Arkham Intelligence discovered a theft of 14.5 billion USD from LuBian, which could be the largest cryptocurrency theft at the time it occurred.
Arkham Intelligence has revealed a previously unreported large-scale Bitcoin theft, where 127,426 BTC worth currently 14.5 billion USD was seized from the Chinese mining pool LuBian in December 2020. According to this blockchain analysis platform, this could be the largest cryptocurrency theft in value at the time it occurred, with 3.5 billion USD worth of Bitcoin stolen at that time.
Compared to the Mt. Gox exchange which lost about 744,000 BTC throughout its operation, the price of Bitcoin at the time Mt. Gox collapsed only amounted to hundreds of millions USD, not billions like in the LuBian case. This makes the LuBian hack one of the largest financial losses in the history of cryptocurrency.
LuBian appeared suddenly at the end of April 2020 and quickly grew to become the 6th largest mining pool on the Bitcoin network at one point. The message in Chinese on their website once claimed this was the “safest and most profitable mining pool in the world.” However, by February 2021, LuBian disappeared abruptly, leading cryptocurrency asset investors to speculate that the mining pool may have been forced to shut down by the Chinese government or transitioned to operate privately.
Large-scale attack and security vulnerability
According to Arkham's report, LuBian was essentially the victim of a large-scale cyber attack that led to a significant portion of their reserves being stolen. “It seems they were hacked for the first time on December 28, 2020, losing over 90% of the BTC they held,” Arkham wrote in the report. Shortly thereafter, on December 29, approximately 6 million USD worth of Bitcoin and USDT was further stolen from an address belonging to LuBian on the Bitcoin Omni Layer.
Arkham believes the cause may lie in LuBian's private key generation algorithm. “It appears that LuBian used a private key generation algorithm vulnerable to brute-force attacks,” this analysis platform noted. Nevertheless, LuBian still retains 11,886 BTC worth 1.35 billion USD that has not been stolen and continues to hold this amount to date.
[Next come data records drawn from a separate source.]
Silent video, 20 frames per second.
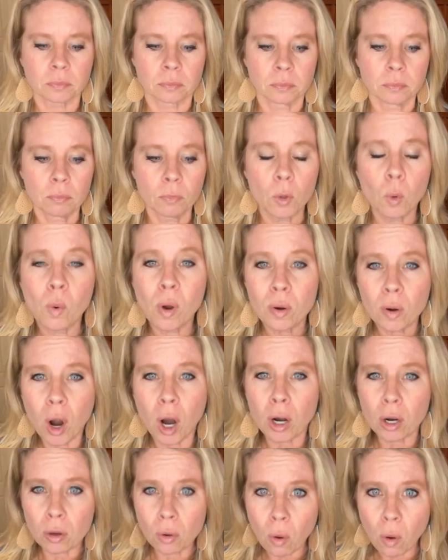what our
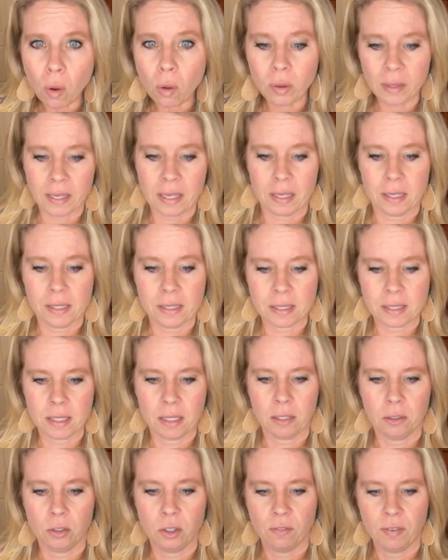goal is, I don't know
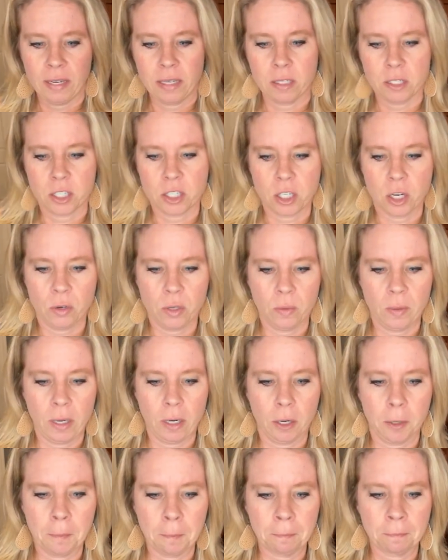if I can show you here,
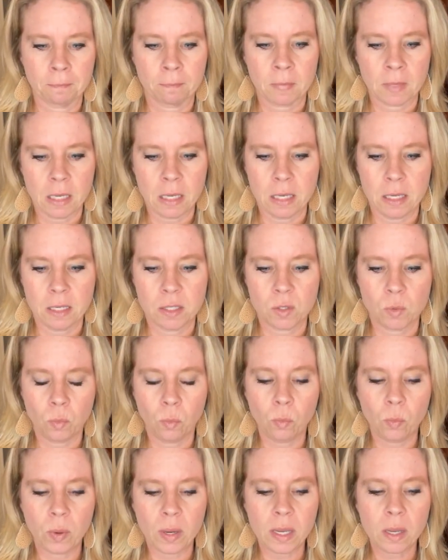is
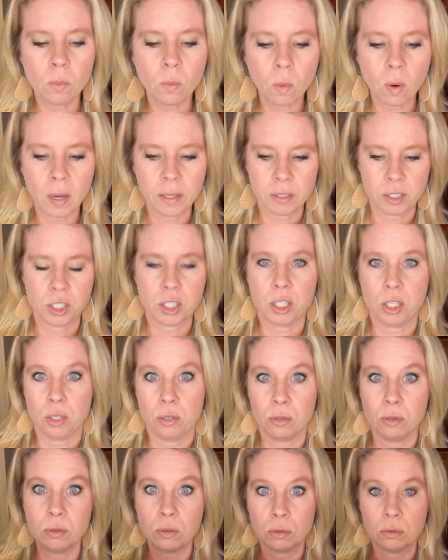we want to,
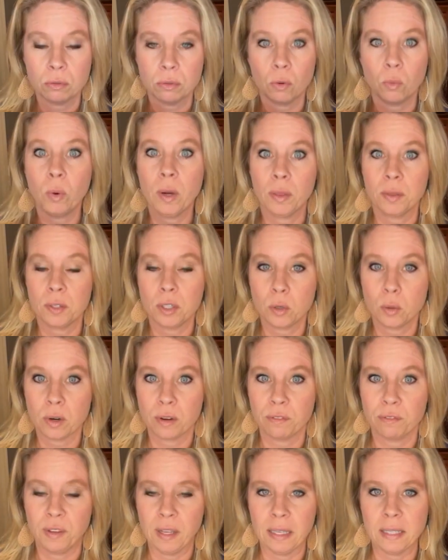with
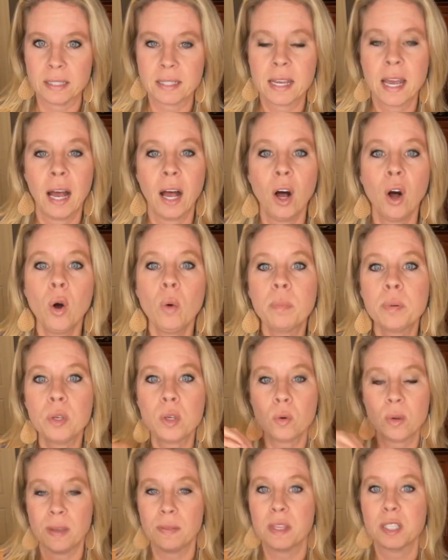Neorafit, help you in
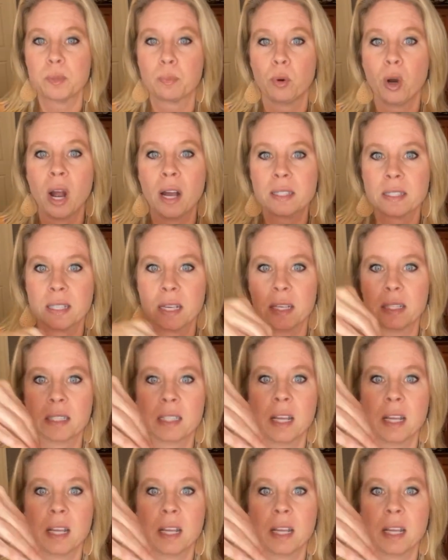this processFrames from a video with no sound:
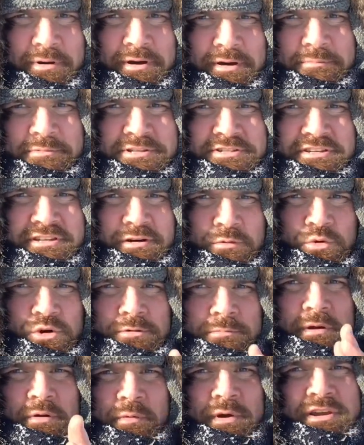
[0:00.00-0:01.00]
I'm just gonna
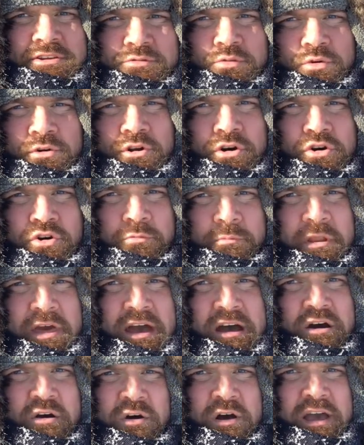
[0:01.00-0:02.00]
work my way toward home
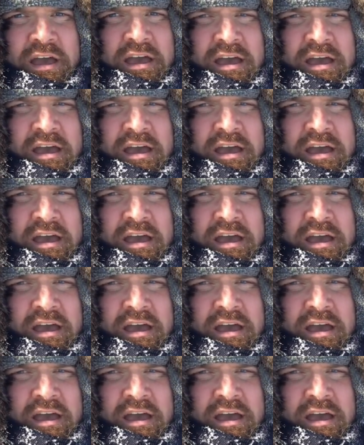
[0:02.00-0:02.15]
now.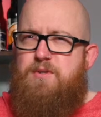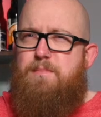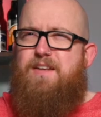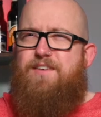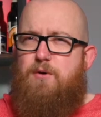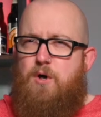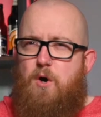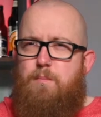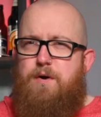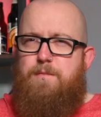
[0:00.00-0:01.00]
a bit of
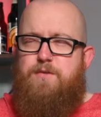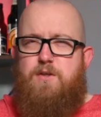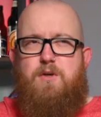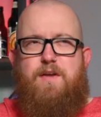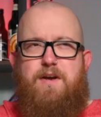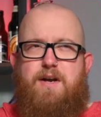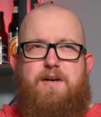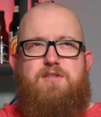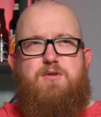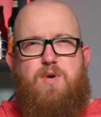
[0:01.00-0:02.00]
alcohol burn, so you get that kind
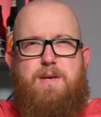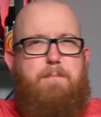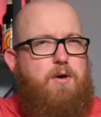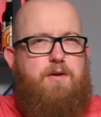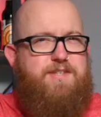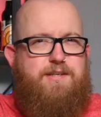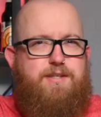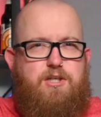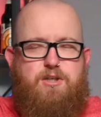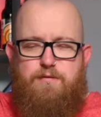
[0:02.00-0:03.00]
of sweet burn
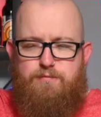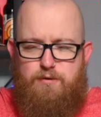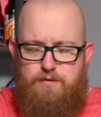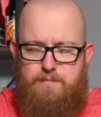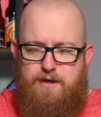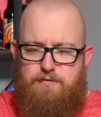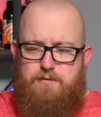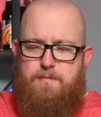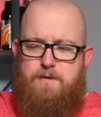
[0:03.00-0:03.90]
sensation at the front of the mouth.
One notable point is that the suspect has not moved any Bitcoin since July 2024. LuBian has sent several messages to the attack addresses via the OP_RETURN field on Bitcoin transactions, stating: “To the white hats who are helping to protect our assets, you can contact us to discuss the return of assets and your reward.”
This message came with an email address, but it is currently unclear whether the hacker responded. Arkham has also not made an official comment when asked for a response by The Block. This incident once again highlights the importance of security in the cryptocurrency mining industry and the potential risks that large mining pools face.